Description of the task —
Everything from the line with "[00:42:30.21]" through the last line of the data below should be copied exactly, apart from the pictures.

Available data —

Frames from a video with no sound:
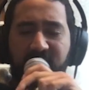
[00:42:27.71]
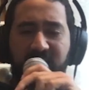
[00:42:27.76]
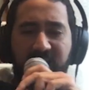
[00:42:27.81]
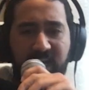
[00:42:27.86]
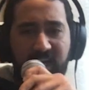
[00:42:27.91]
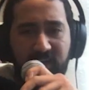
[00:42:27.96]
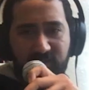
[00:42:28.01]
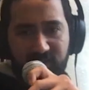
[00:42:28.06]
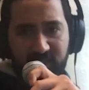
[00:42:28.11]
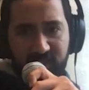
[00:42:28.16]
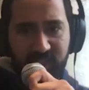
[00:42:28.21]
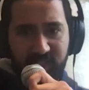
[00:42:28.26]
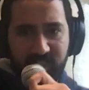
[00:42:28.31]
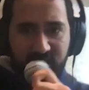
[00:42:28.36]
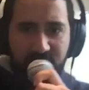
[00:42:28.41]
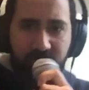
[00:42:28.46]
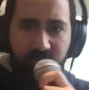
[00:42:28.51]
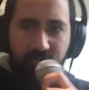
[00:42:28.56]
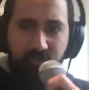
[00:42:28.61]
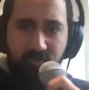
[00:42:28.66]
Like I was
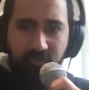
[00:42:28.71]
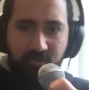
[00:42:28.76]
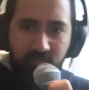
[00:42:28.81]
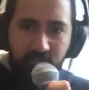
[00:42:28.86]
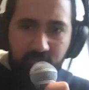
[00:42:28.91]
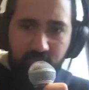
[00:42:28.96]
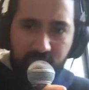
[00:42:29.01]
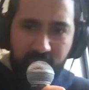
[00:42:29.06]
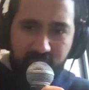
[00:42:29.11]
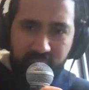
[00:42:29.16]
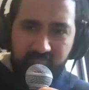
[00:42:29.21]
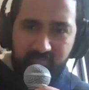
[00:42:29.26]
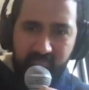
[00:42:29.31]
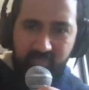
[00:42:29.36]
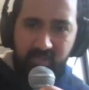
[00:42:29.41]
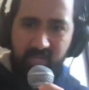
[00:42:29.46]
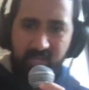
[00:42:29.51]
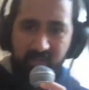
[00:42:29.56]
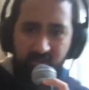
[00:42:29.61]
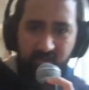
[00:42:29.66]
listening to,
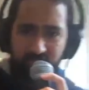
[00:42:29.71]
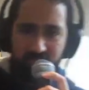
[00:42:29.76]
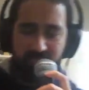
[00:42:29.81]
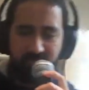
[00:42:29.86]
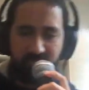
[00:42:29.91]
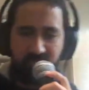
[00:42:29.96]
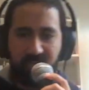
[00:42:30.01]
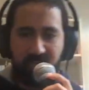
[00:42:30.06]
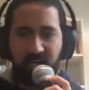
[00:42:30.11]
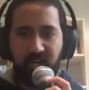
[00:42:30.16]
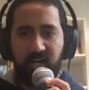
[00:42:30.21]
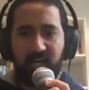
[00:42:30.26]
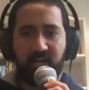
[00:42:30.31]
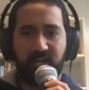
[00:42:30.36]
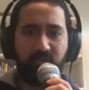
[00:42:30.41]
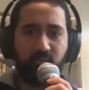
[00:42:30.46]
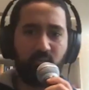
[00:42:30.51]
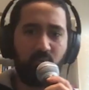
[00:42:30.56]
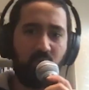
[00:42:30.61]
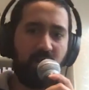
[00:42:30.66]
I don't know, stuff like
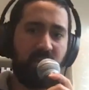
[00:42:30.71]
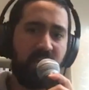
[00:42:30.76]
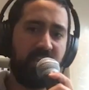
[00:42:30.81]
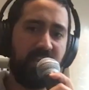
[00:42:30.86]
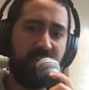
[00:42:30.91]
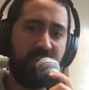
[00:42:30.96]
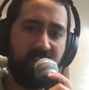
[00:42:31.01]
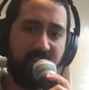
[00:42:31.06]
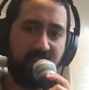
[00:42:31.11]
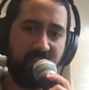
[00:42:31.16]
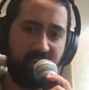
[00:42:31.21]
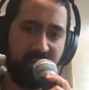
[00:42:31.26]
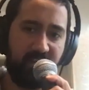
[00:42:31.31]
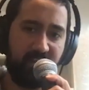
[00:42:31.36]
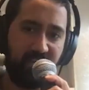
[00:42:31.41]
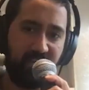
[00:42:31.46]
Iron and Wine and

Result for this task —
[00:42:30.21]
[00:42:30.26]
[00:42:30.31]
[00:42:30.36]
[00:42:30.41]
[00:42:30.46]
[00:42:30.51]
[00:42:30.56]
[00:42:30.61]
[00:42:30.66]
I don't know, stuff like
[00:42:30.71]
[00:42:30.76]
[00:42:30.81]
[00:42:30.86]
[00:42:30.91]
[00:42:30.96]
[00:42:31.01]
[00:42:31.06]
[00:42:31.11]
[00:42:31.16]
[00:42:31.21]
[00:42:31.26]
[00:42:31.31]
[00:42:31.36]
[00:42:31.41]
[00:42:31.46]
Iron and Wine and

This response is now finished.